### TASK BRIEF
Return the entries verbatim and drop every picture.

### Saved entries
────────
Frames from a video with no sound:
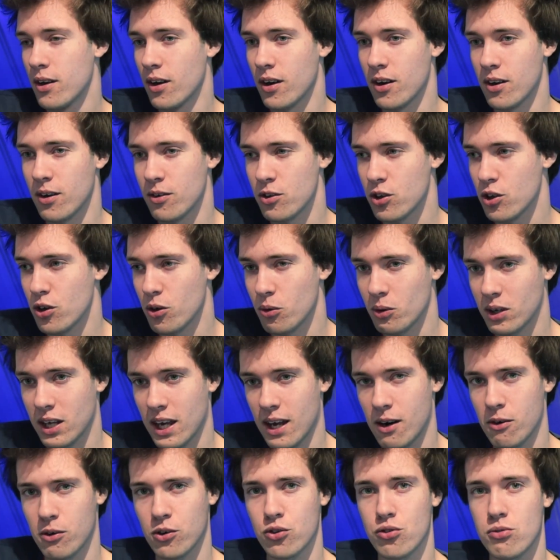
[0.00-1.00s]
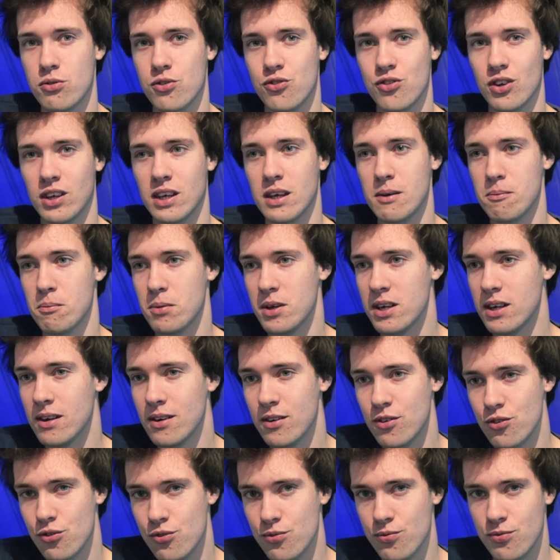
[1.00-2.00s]
you know, characteristic
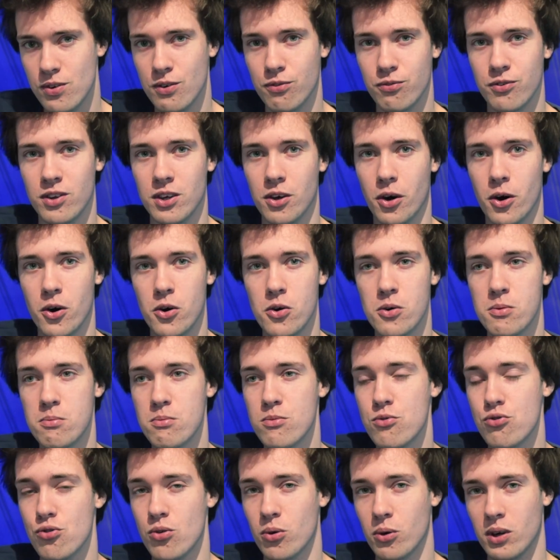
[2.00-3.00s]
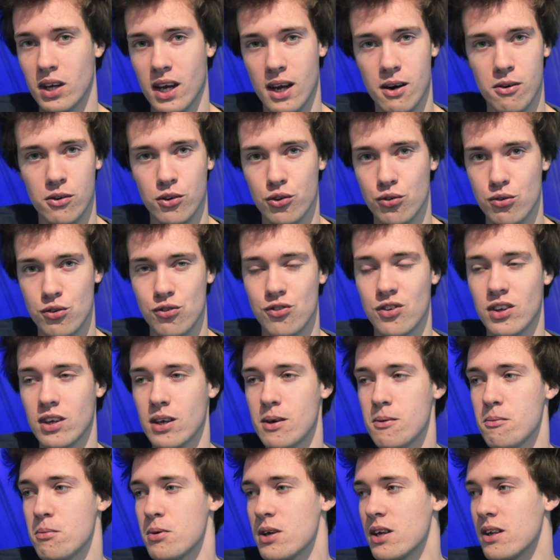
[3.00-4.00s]
impedance 50 ohms or
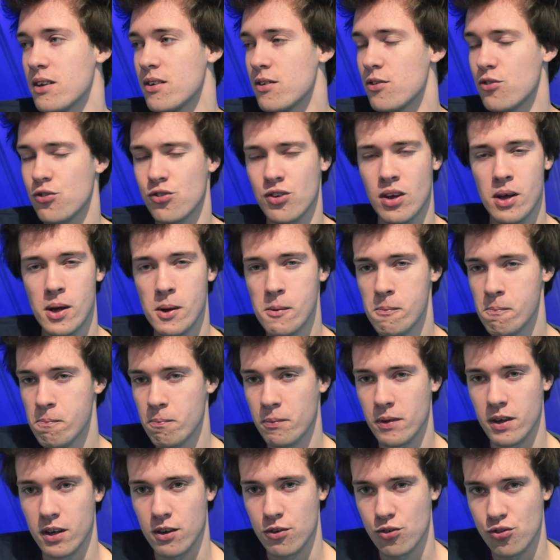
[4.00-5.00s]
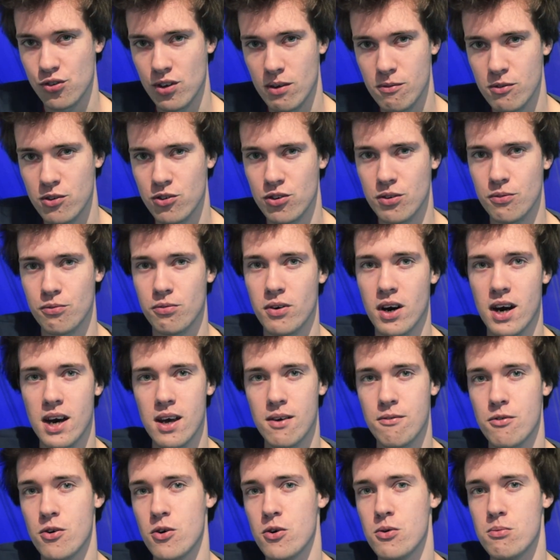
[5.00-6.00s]
characteristic impedance
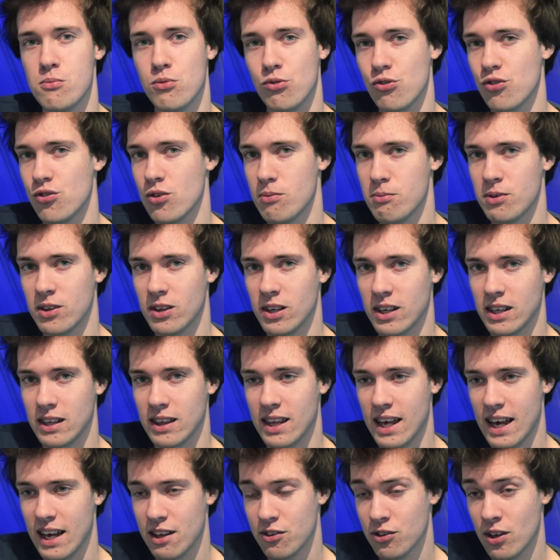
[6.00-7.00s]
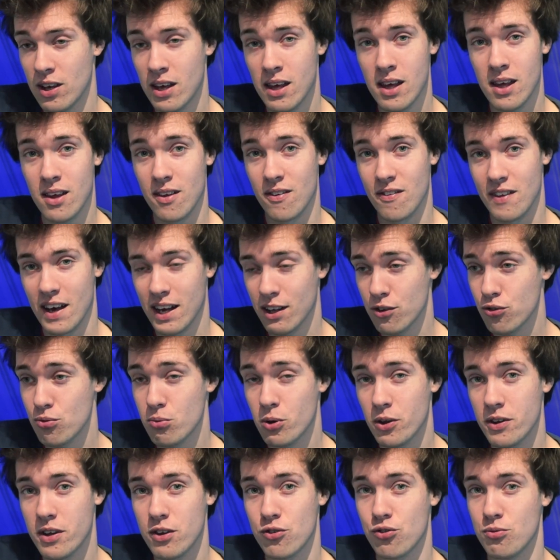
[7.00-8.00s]
75 ohms or something like that. That's
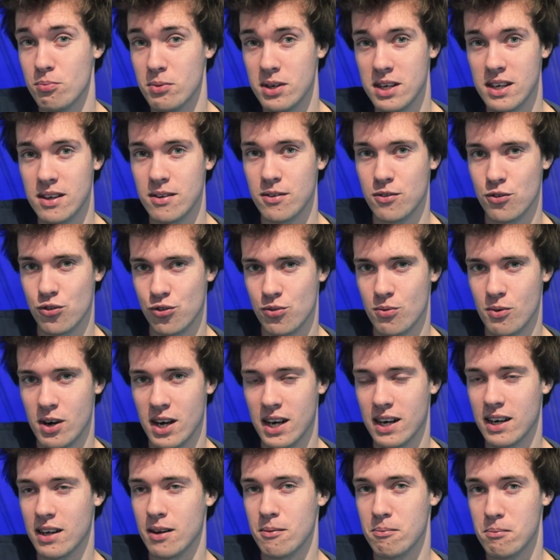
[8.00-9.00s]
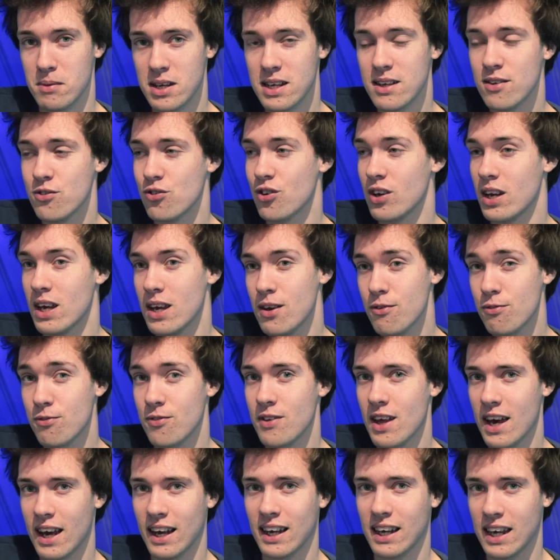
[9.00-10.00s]
what this means, right? It means that if
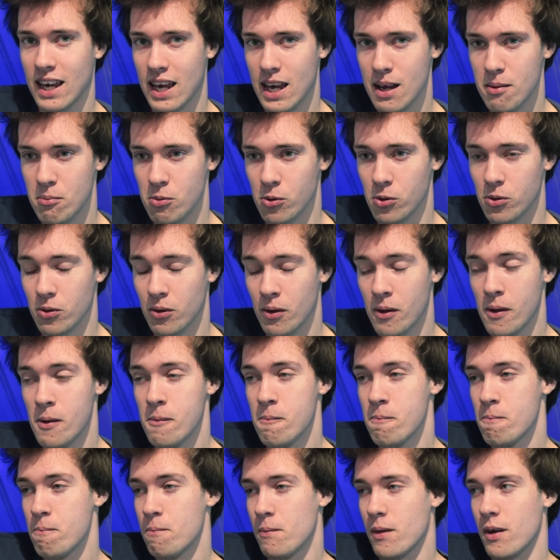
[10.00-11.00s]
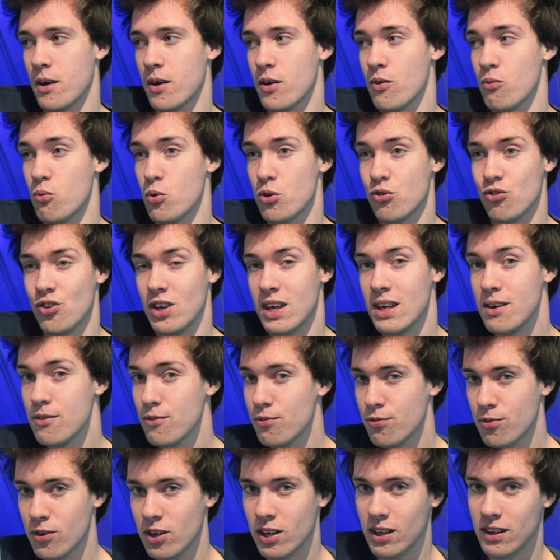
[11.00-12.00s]
that cable was
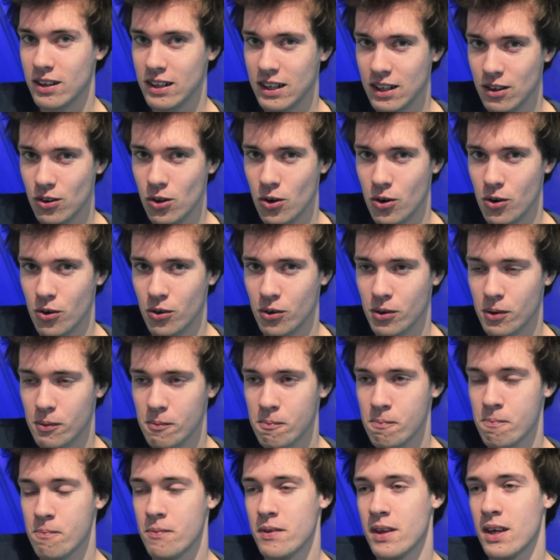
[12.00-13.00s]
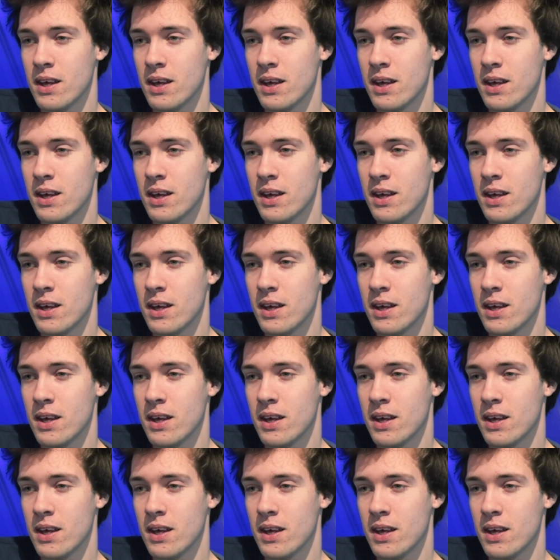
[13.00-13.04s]
infinitely long,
────────
### ANSWER SECTION
Frames from a video with no sound:
[0.00-1.00s]
[1.00-2.00s]
you know, characteristic
[2.00-3.00s]
[3.00-4.00s]
impedance 50 ohms or
[4.00-5.00s]
[5.00-6.00s]
characteristic impedance
[6.00-7.00s]
[7.00-8.00s]
75 ohms or something like that. That's
[8.00-9.00s]
[9.00-10.00s]
what this means, right? It means that if
[10.00-11.00s]
[11.00-12.00s]
that cable was
[12.00-13.00s]
[13.00-13.04s]
infinitely long,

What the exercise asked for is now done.